== WHAT IS EXPECTED ==
Locate "[0:03.00-0:04.00]" in the records below, then copy its line and every following line exactly, without the pictures.

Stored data
»»
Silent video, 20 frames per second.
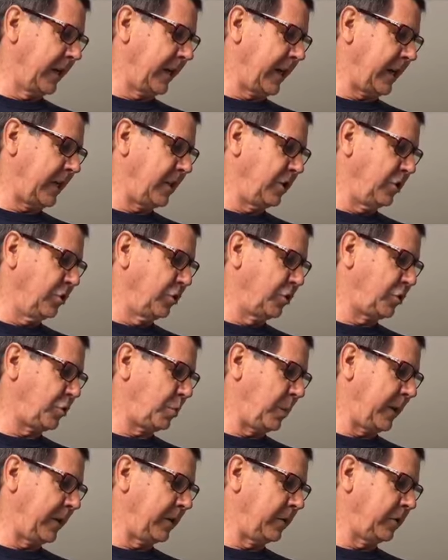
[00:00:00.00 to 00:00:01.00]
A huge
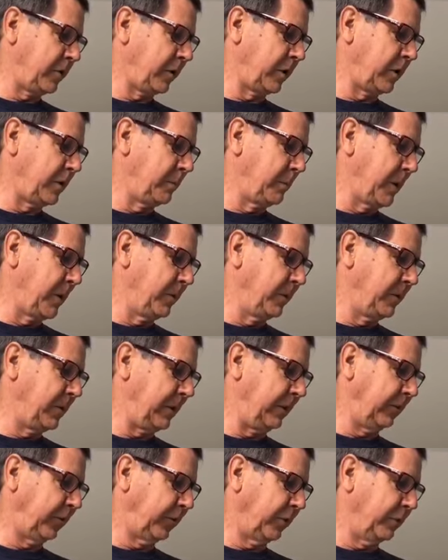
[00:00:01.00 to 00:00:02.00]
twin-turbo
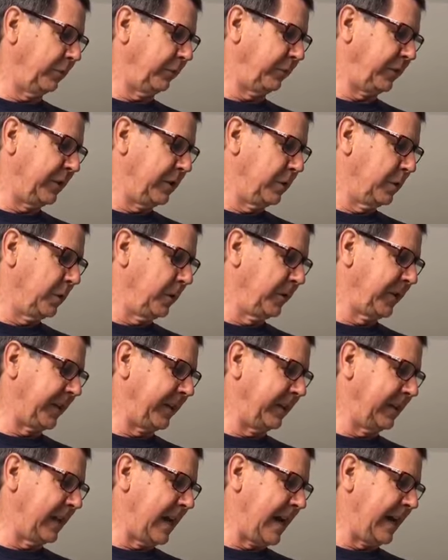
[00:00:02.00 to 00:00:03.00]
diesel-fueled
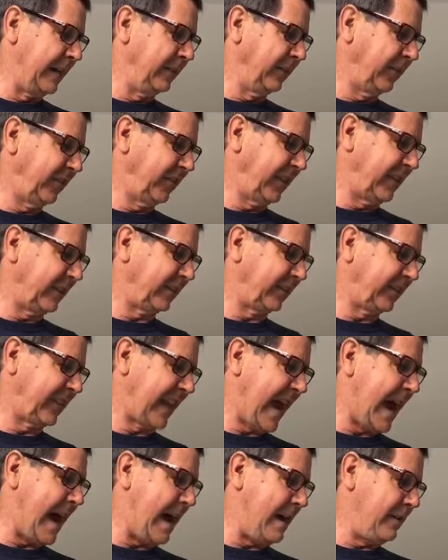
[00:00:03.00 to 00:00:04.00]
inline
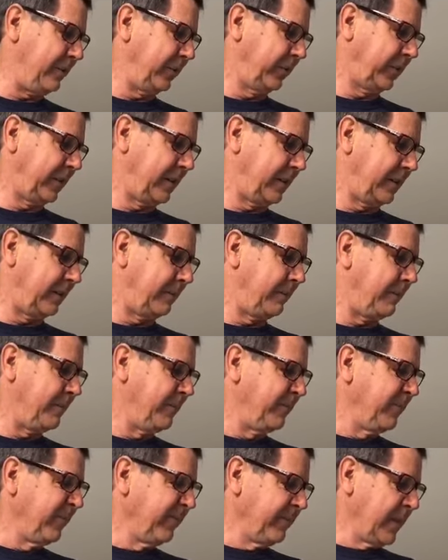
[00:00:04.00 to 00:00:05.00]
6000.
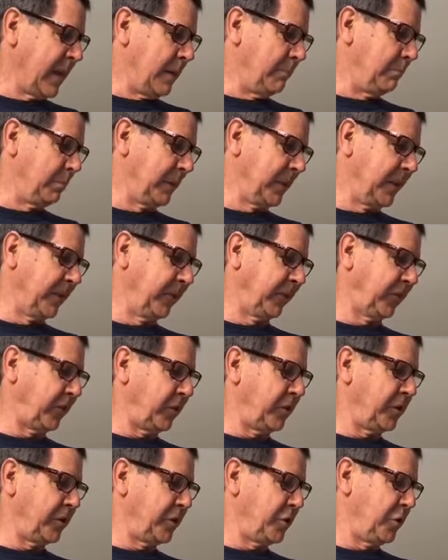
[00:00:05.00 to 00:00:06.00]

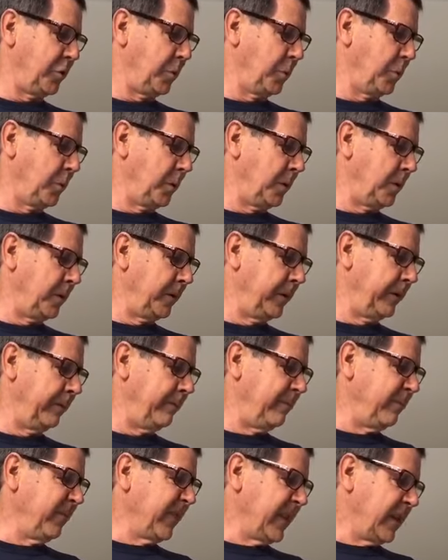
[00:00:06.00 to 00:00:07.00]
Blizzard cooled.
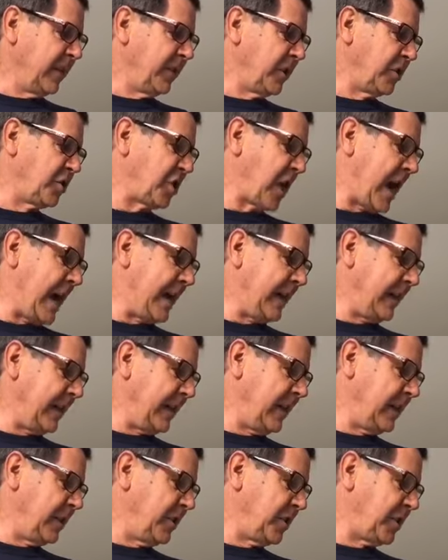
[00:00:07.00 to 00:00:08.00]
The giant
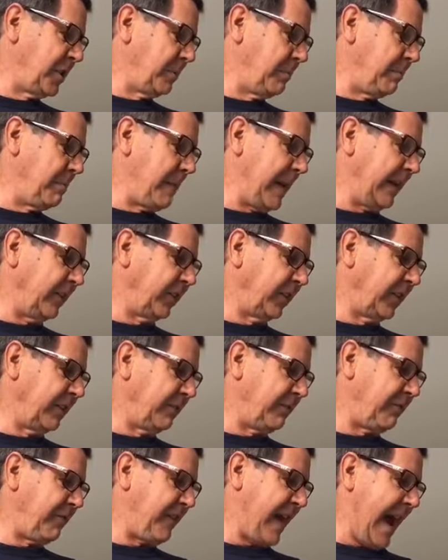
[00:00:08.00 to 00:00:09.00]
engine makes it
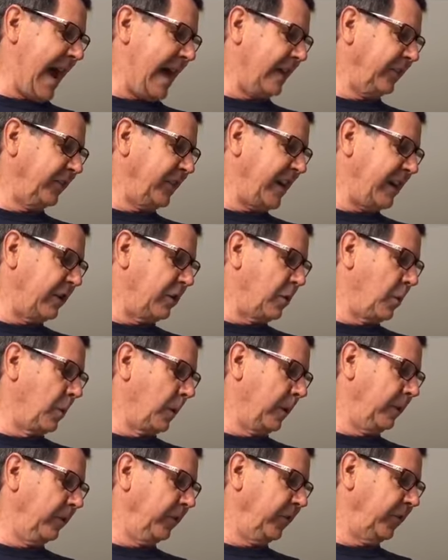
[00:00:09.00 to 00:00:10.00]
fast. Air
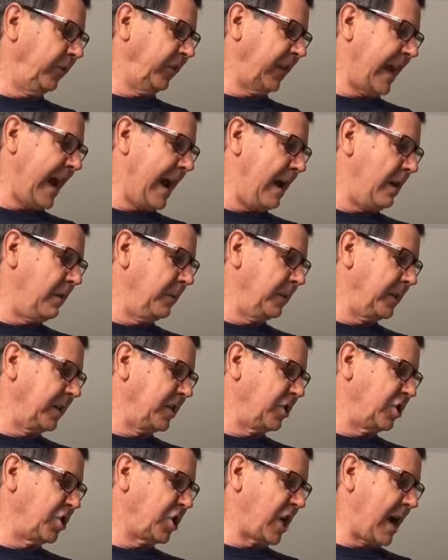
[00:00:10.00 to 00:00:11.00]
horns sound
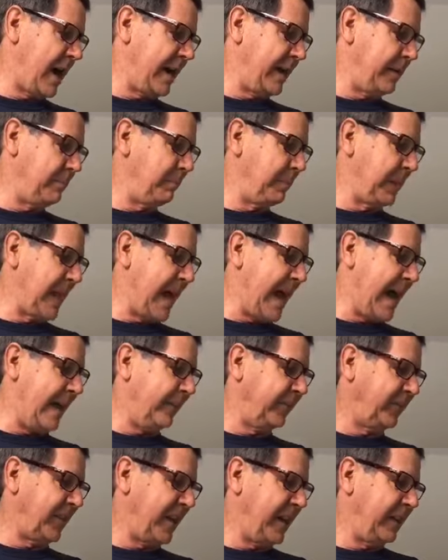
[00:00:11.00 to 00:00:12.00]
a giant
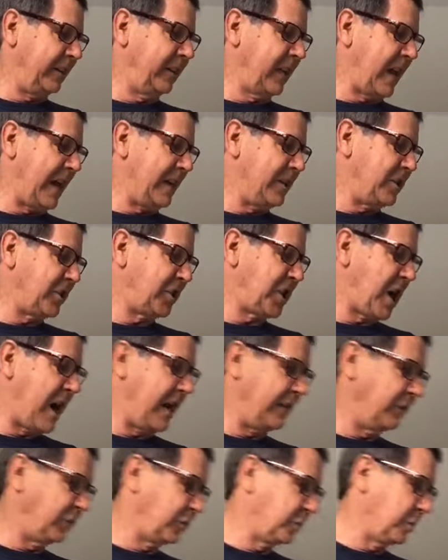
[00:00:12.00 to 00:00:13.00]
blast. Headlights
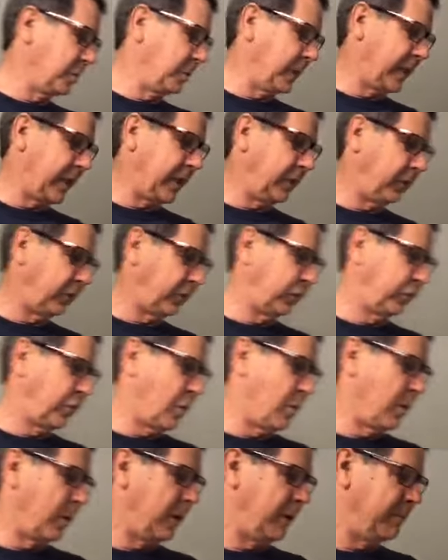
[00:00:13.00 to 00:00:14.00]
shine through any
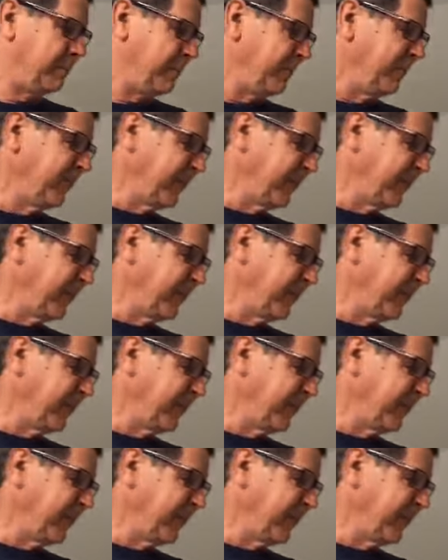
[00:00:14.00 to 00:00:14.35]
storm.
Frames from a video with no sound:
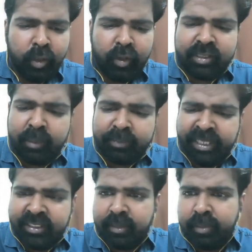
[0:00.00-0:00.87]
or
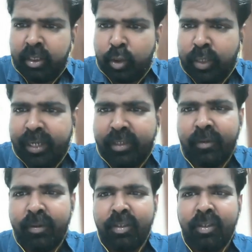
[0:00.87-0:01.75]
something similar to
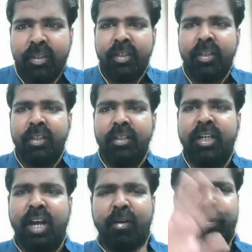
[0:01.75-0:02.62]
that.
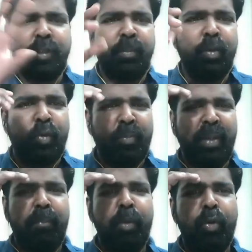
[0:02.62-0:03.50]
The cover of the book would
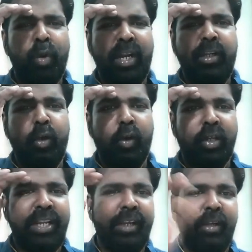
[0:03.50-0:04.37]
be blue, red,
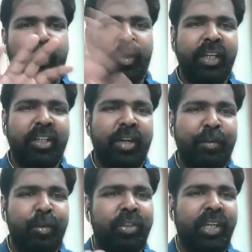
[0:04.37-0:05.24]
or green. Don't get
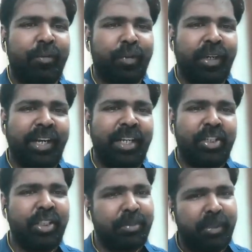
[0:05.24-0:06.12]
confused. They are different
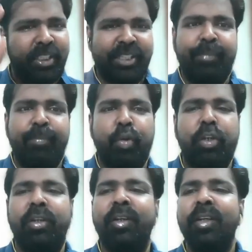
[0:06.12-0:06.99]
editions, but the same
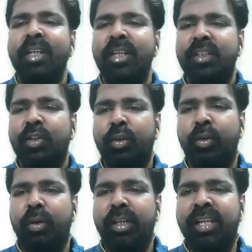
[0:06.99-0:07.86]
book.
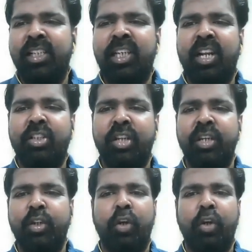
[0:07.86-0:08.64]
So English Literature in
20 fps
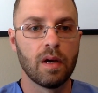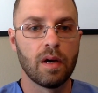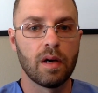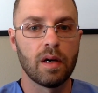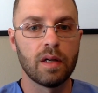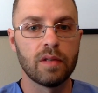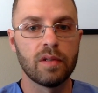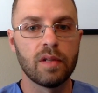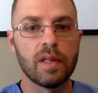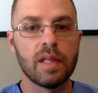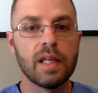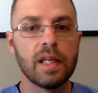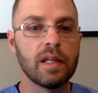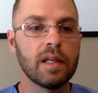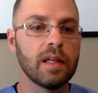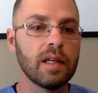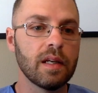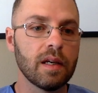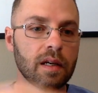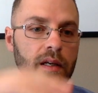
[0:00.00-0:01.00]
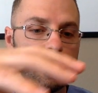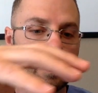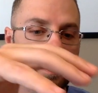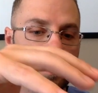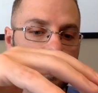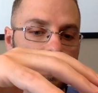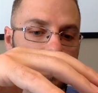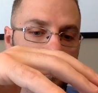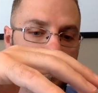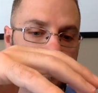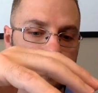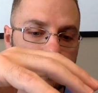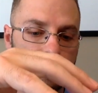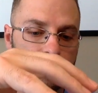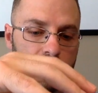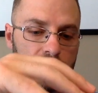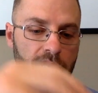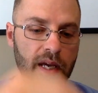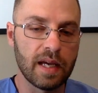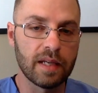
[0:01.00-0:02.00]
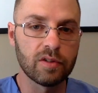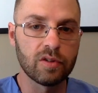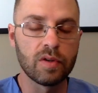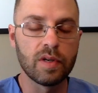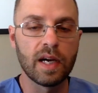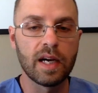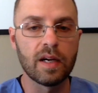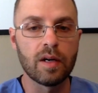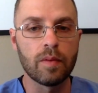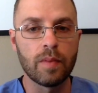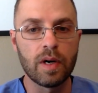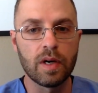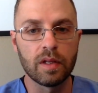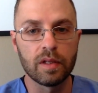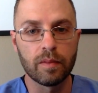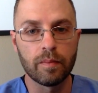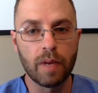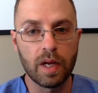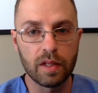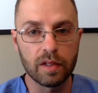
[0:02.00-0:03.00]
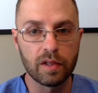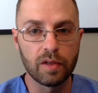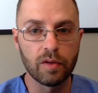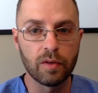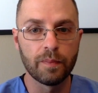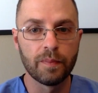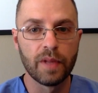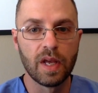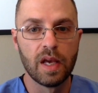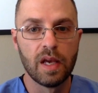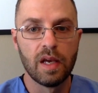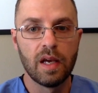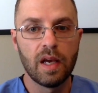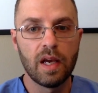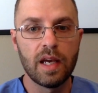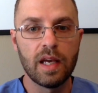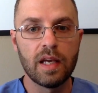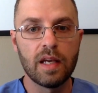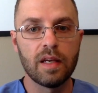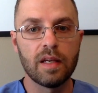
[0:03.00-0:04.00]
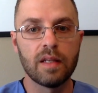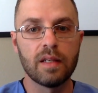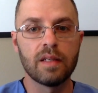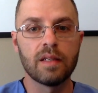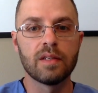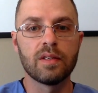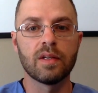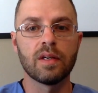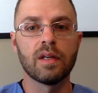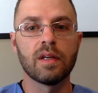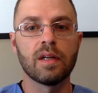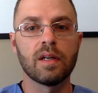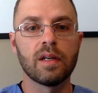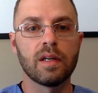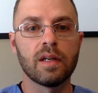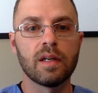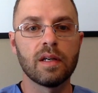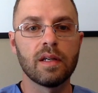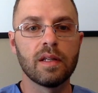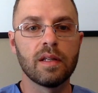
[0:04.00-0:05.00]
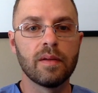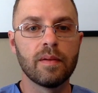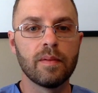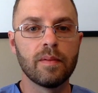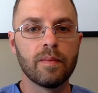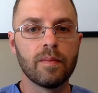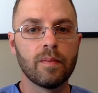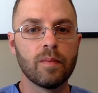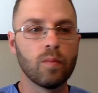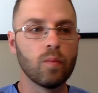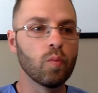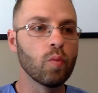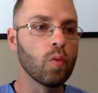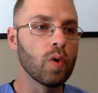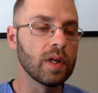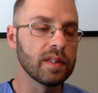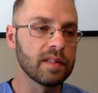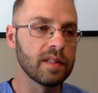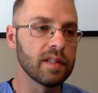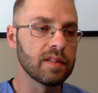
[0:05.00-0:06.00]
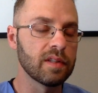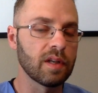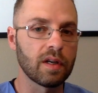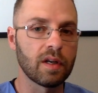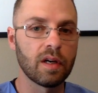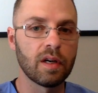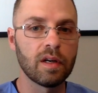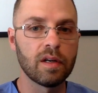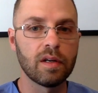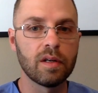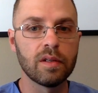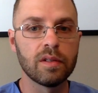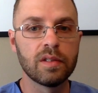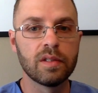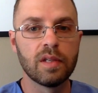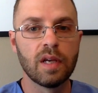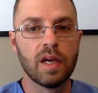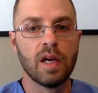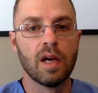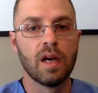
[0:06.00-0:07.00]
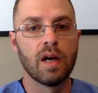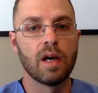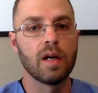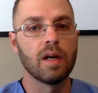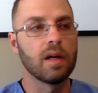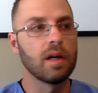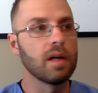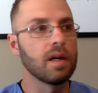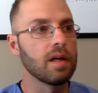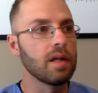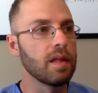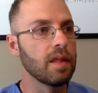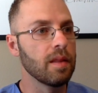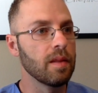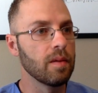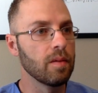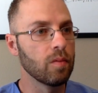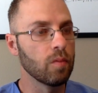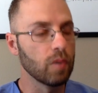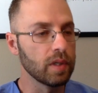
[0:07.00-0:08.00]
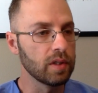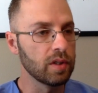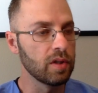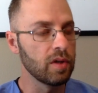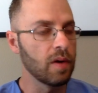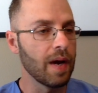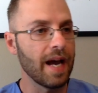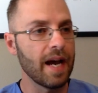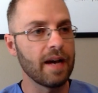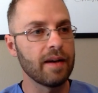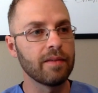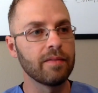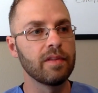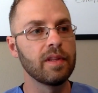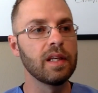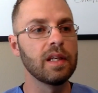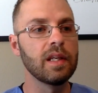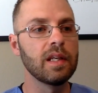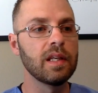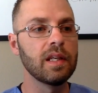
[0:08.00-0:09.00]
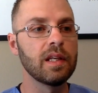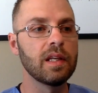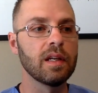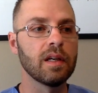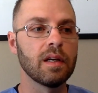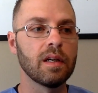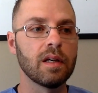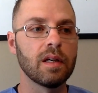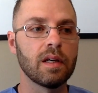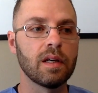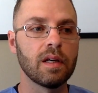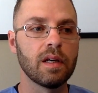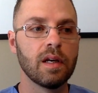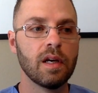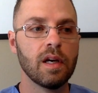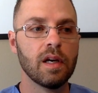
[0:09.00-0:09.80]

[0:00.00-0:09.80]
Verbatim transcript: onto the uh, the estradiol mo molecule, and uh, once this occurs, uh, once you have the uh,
««
== REPLY TO THE EXERCISE ==
[0:03.00-0:04.00]
[0:04.00-0:05.00]
[0:05.00-0:06.00]
[0:06.00-0:07.00]
[0:07.00-0:08.00]
[0:08.00-0:09.00]
[0:09.00-0:09.80]

[0:00.00-0:09.80]
Verbatim transcript: onto the uh, the estradiol mo molecule, and uh, once this occurs, uh, once you have the uh,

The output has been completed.